Greta Evans (Lauren Cohan) is the main character here and the first time we see her, she’s sitting in the back seat of a cab headed for her new place of work. The Montana woman has arrived in England and is starting a new position as a full-time babysitter, who will be watching over a young boy (and the family home) while the boy’s parents go on vacation.
She arrives at a beautiful estate only to realize that her employers — Mr. and Mrs. Heelshire (Jim Norton and Diana Hardcastle, respectively) — don’t have a real son. They only have a porcelain doll, which they treat as their son. The creepy doll stares blankly into space as his “parents” raise him as their own: reading to him, dressing him and talking to him as if he were their real child. Greta begrudgingly accepts the weird circumstance and is left unsupervised with the doll.
She chooses not to follow the distinct and specific rules that Mrs. Heelshire laid out and soon enough, strange things start happening around the isolated house as Greta is terrorized by the doll’s anger with her.
The premise is bizarre and over-the-top and the filmmakers set it up nicely (with Greta’s laughter about the situation being met with stern disapproval from the Heelshires) but after the couple departs, the story relies on familiar plot devices that were used more effectively in Child’s Play (1988), a much darker film with a similar premise.
When Greta leaves the room, the doll moves. When she mistreats it, terrible things start to happen. The doll won’t leave her along until it gets what it wants (a strict adherence to the rules).
The creepy atmospherics are here but the scares aren’t. Director William Brent Bell (The Devil Inside) never really takes full advantage of the situation, relying instead on jump scares and a few creepy moments to tell the story. The screenplay by Stacey Menear (making her screenwriting debut) is too traditional to really delve into the absurdities inherent in this film.
Whereas Child’s Play embraced the nightmarish scenerio of a children’s doll come to life, this one never really does. Admittedly, the plots of the two films unfold in completely different ways but still, one wishes that this horror film relied on more that a creepy environment, jump scares and the existence of a disturbing doll that can seemingly move and act on its own.

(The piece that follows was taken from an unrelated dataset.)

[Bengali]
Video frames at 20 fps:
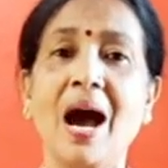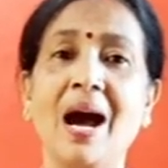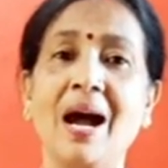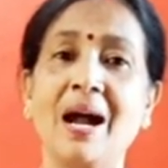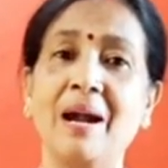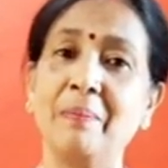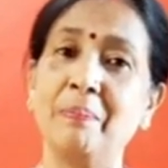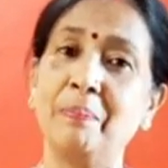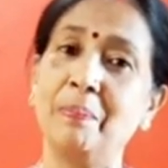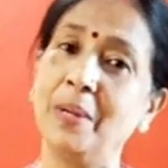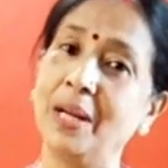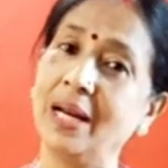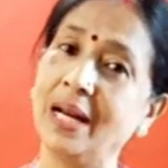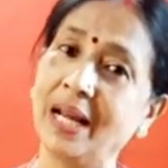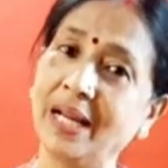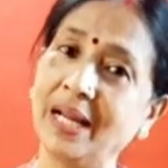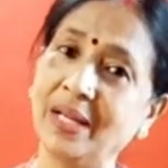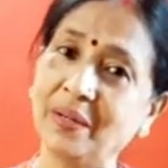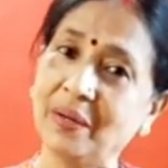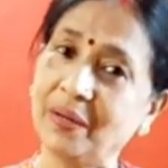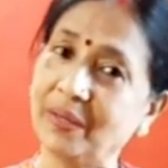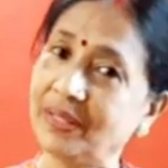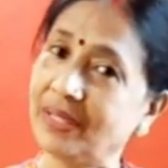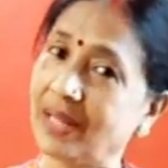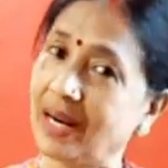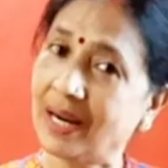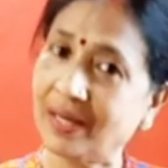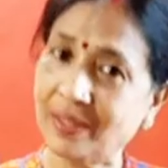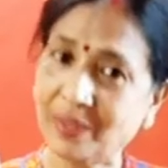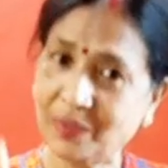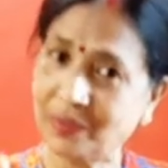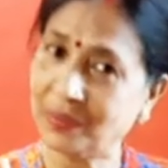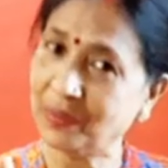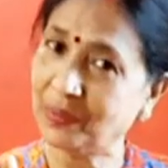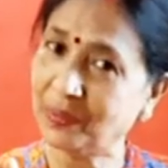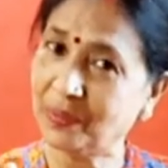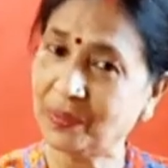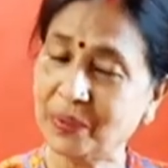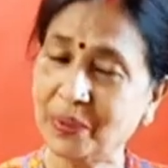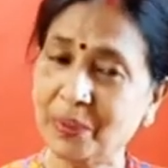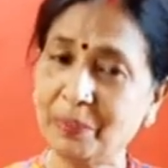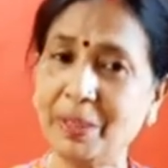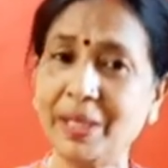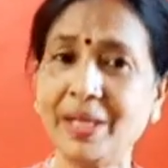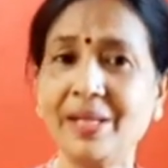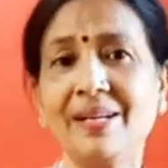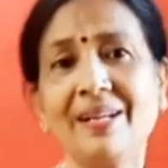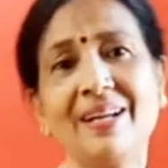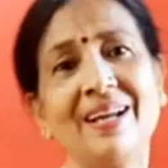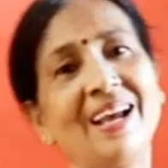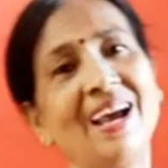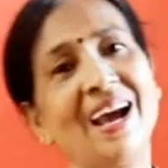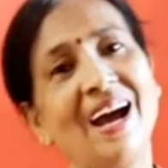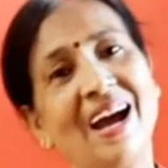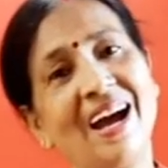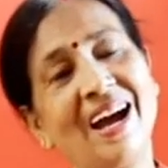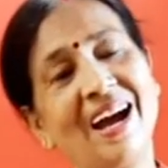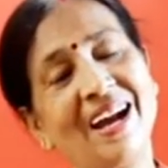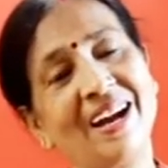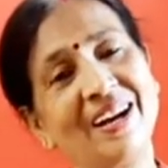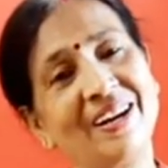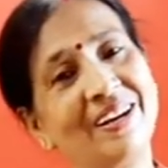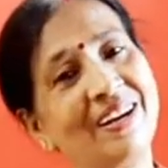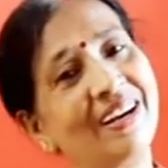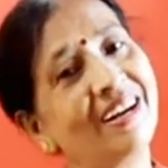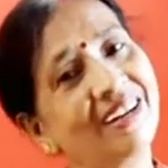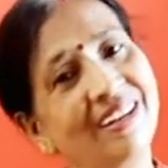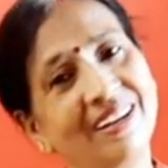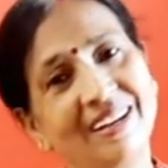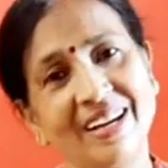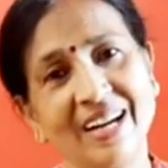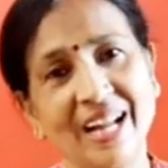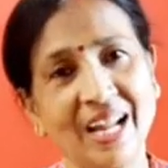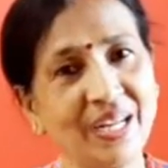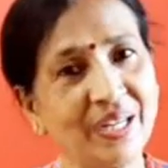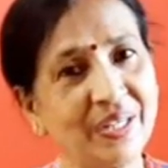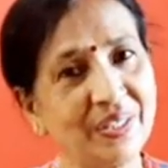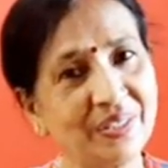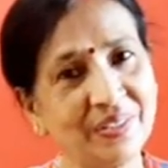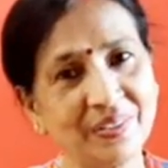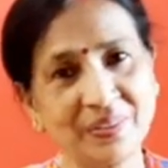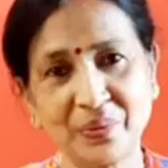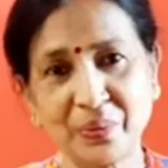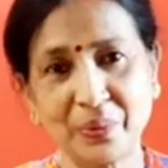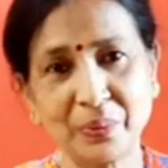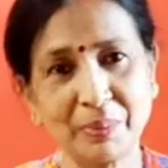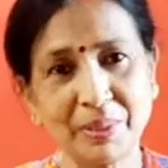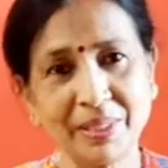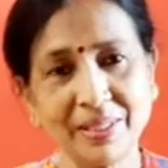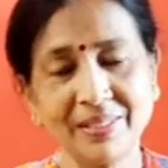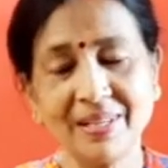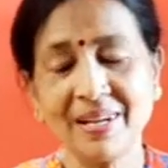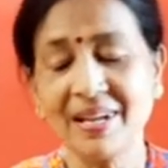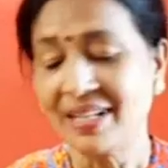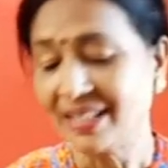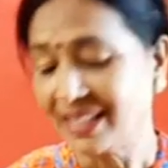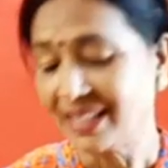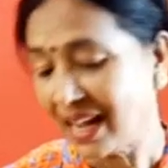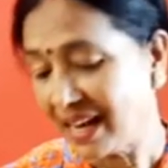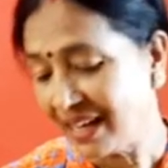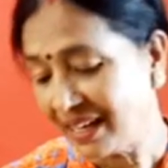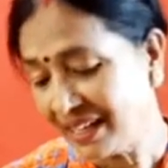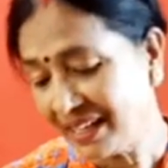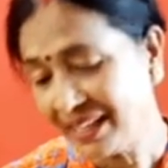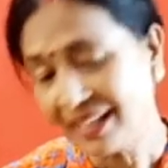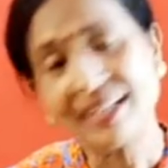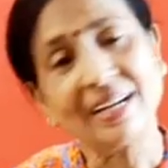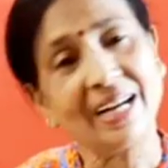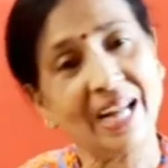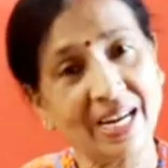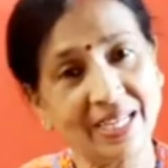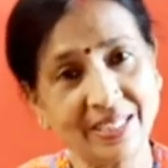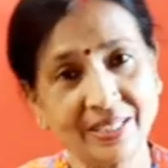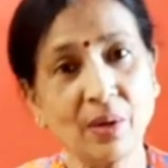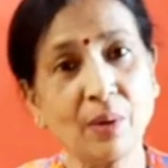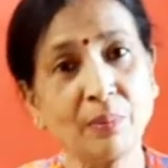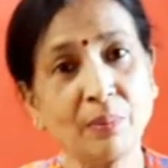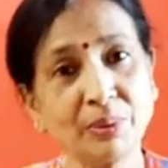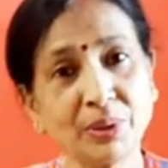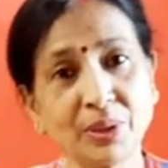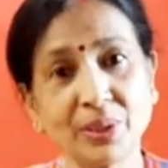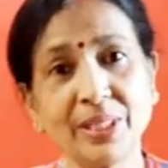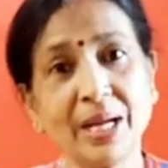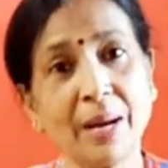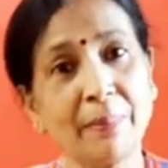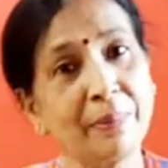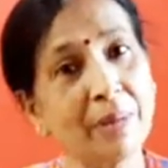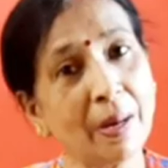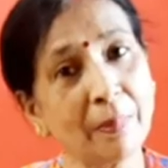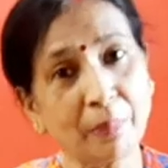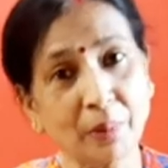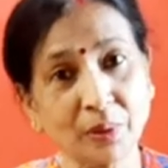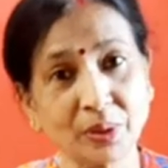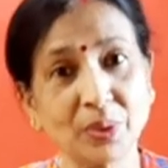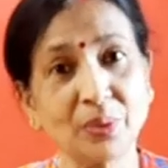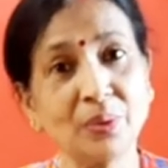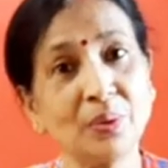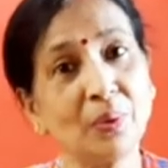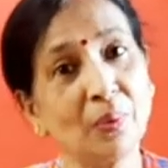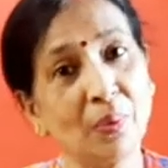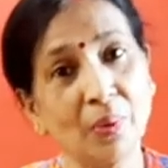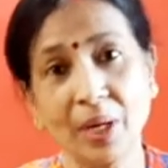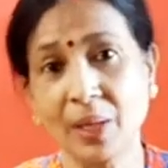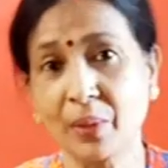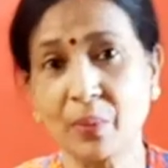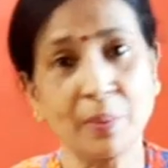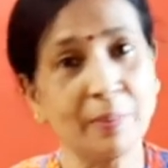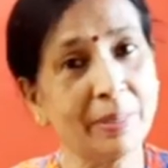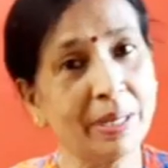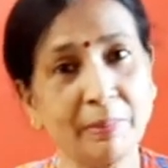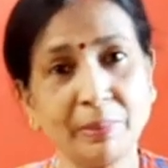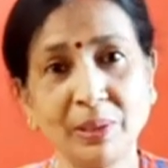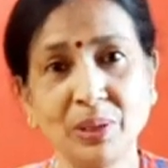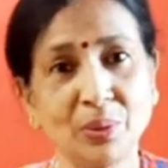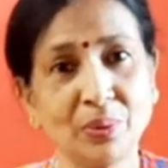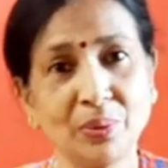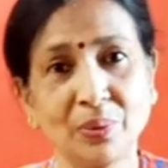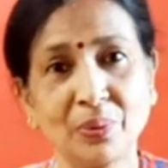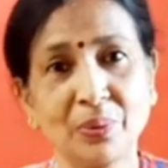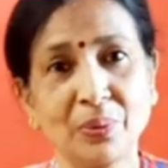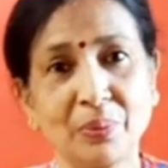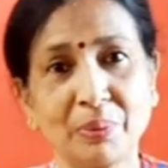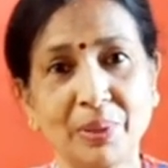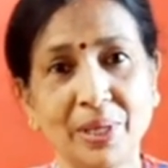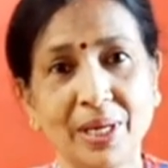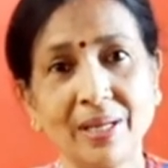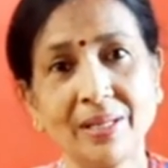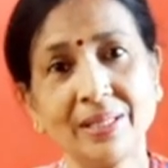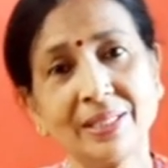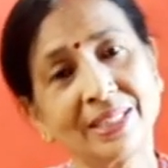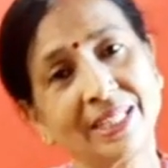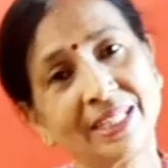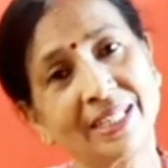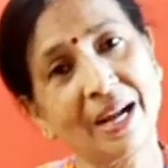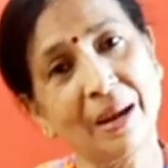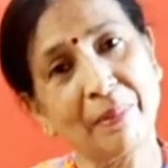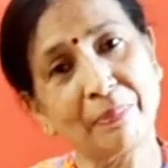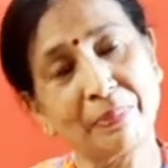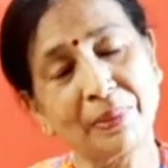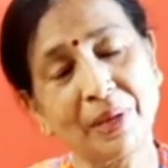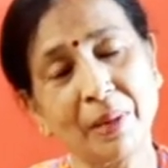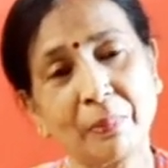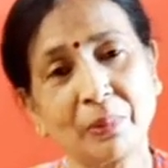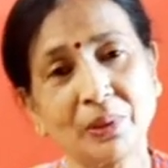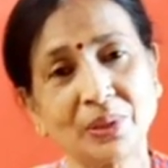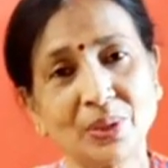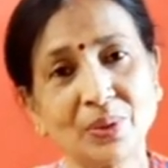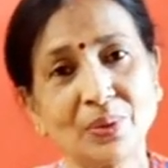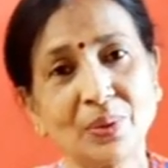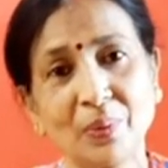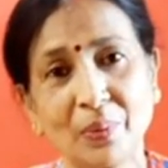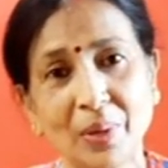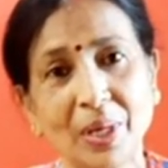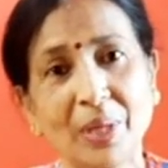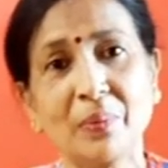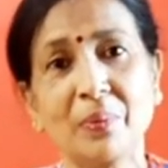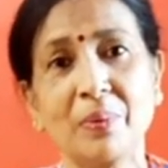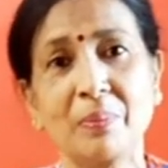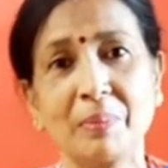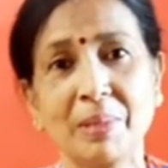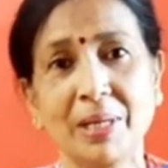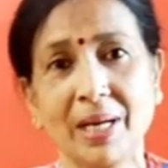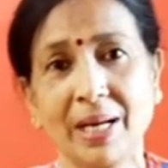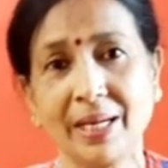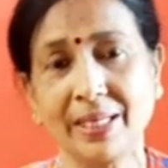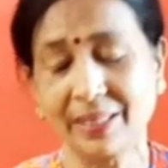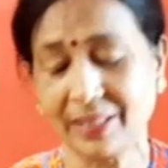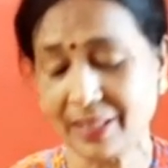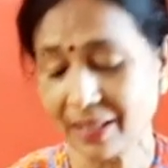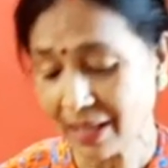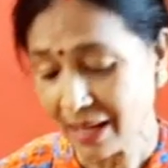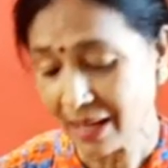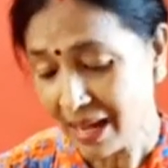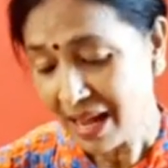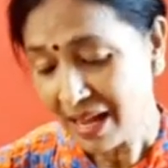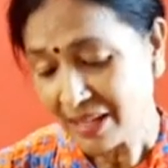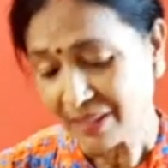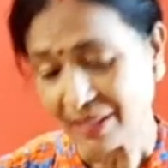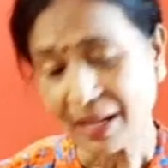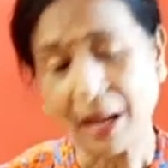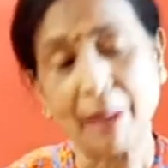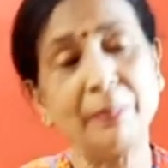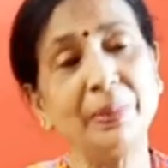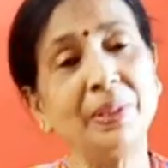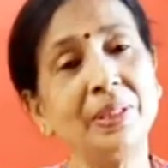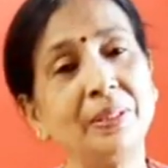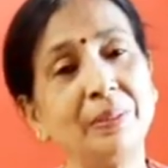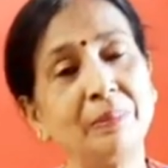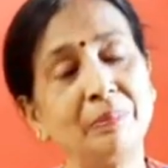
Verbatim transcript: আর বেল আইকনটা টুক করবেন আর লাইক করবেন তাহলে লাইকটা অবশ্যই আপনার পছন্দ হলে করবেন আমি জোর করব না সেটা আপনার পছন্দ হলে করবেন লাইকটা আমি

The final act here works efficiently to unravel the mystery but even that act is packed with traditional elements, including an unhinged ex-boyfriend (Ben Robson), whose arrival is predictable from early on, and the heroics of Malcolm (Rupert Evans), the kind grocery deliverer whose friendship with Greta works surprisingly well . In her first horror film, The Walking Dead‘s Cohan capably captures the main character (a woman whose amazement at the situation eventually devolves into a begrudging acceptance) but one only wishes that the screenplay supported her more.
The Boy is watchable for what it is but it could have been so much better.